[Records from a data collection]
********************

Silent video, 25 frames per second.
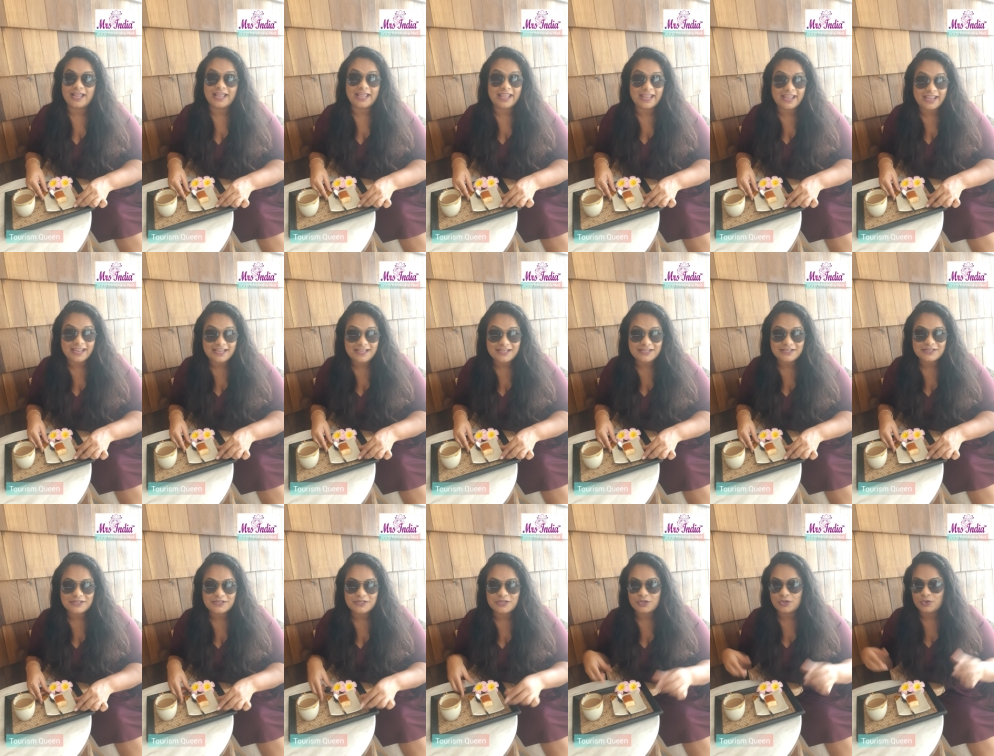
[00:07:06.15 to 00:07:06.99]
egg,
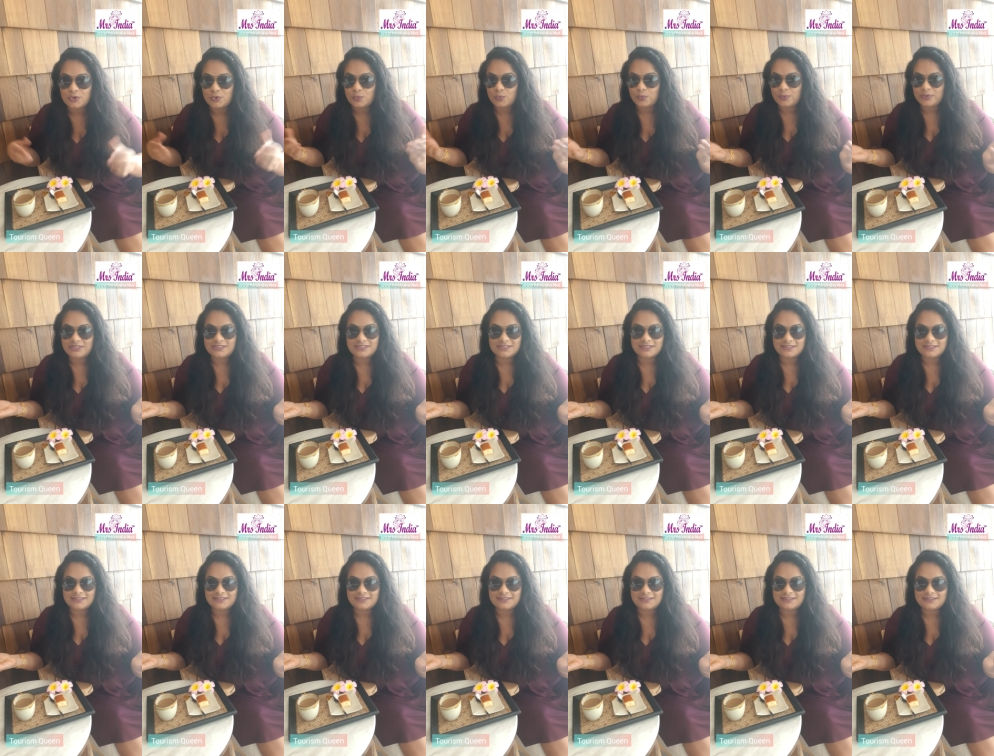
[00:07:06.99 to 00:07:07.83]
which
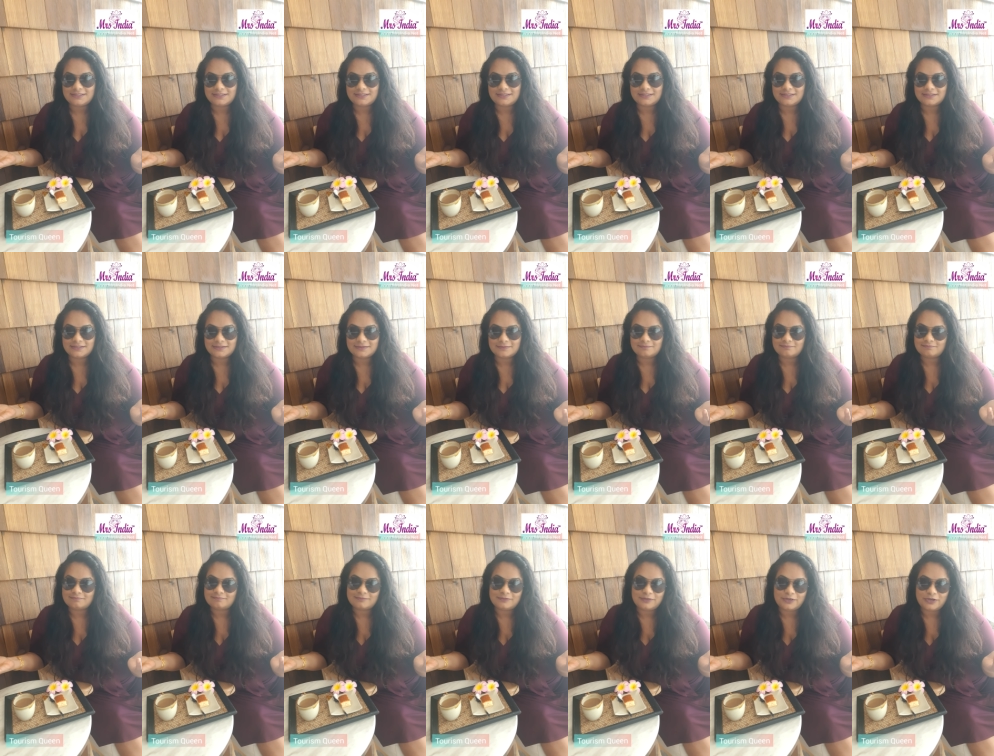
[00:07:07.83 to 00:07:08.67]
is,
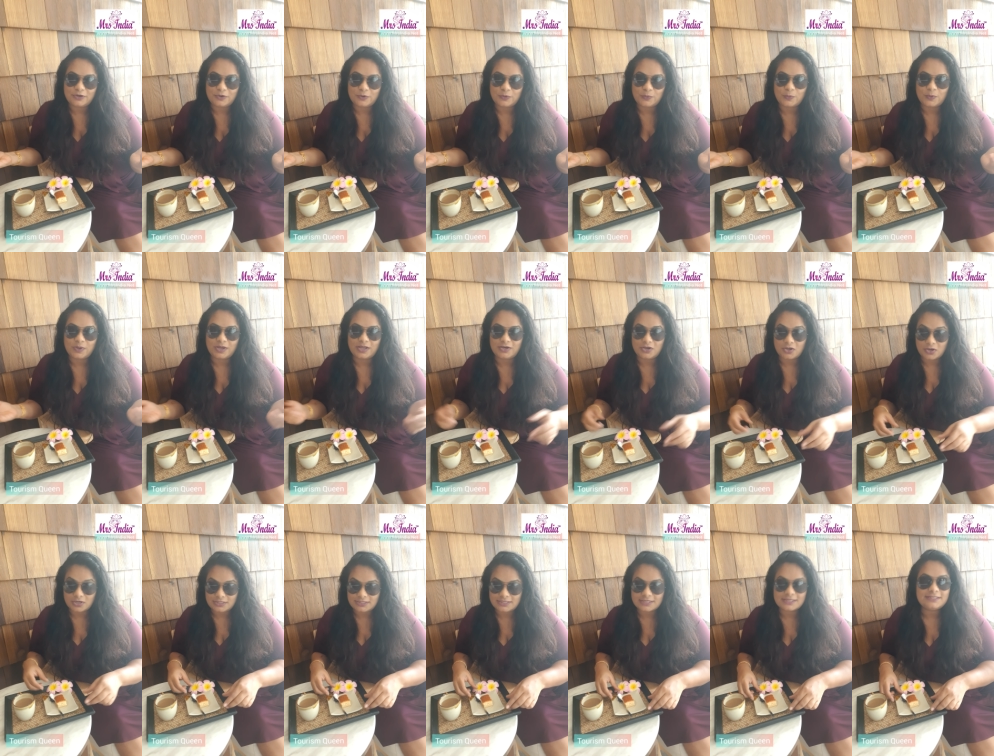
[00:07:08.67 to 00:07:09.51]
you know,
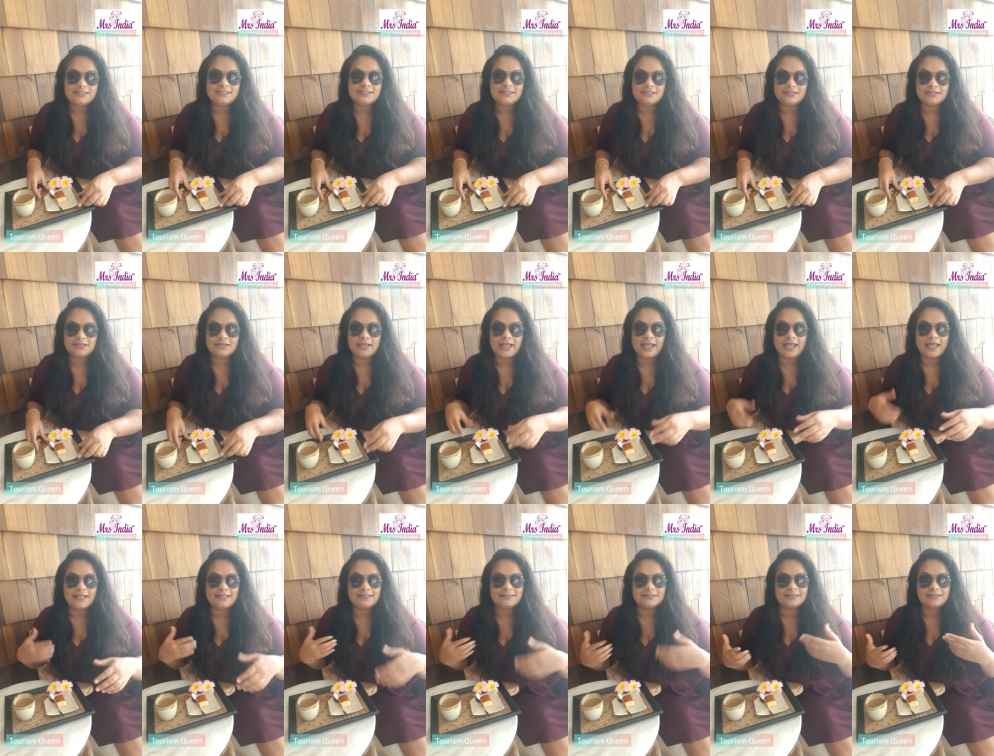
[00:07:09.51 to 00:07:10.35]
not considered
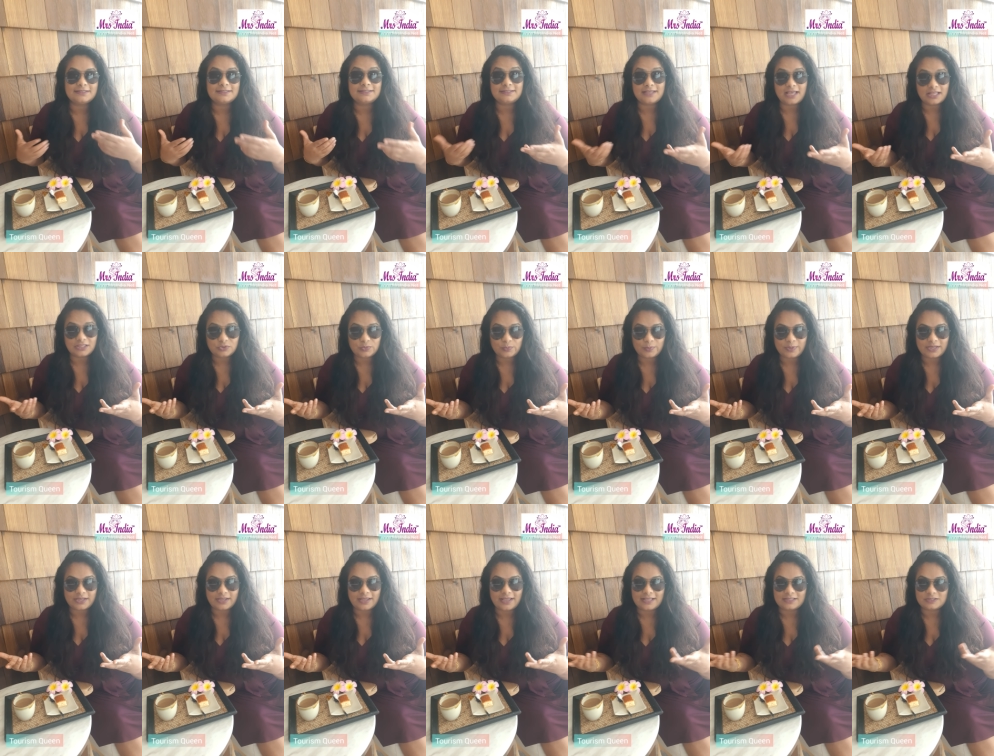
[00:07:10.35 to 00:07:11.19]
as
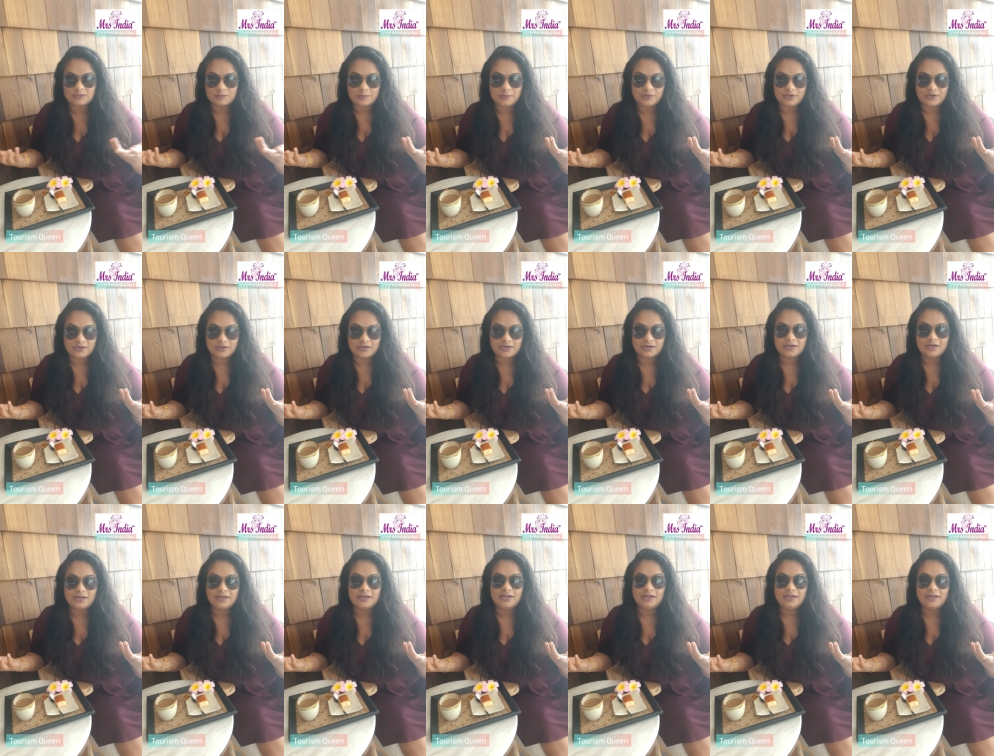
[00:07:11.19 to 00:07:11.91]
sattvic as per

********************

YOUR INSTRUCTIONS
Word for word, give the data above again, without any images.

RESPONSE TO THE EXERCISE
Silent video, 25 frames per second.
[00:07:06.15 to 00:07:06.99]
egg,
[00:07:06.99 to 00:07:07.83]
which
[00:07:07.83 to 00:07:08.67]
is,
[00:07:08.67 to 00:07:09.51]
you know,
[00:07:09.51 to 00:07:10.35]
not considered
[00:07:10.35 to 00:07:11.19]
as
[00:07:11.19 to 00:07:11.91]
sattvic as per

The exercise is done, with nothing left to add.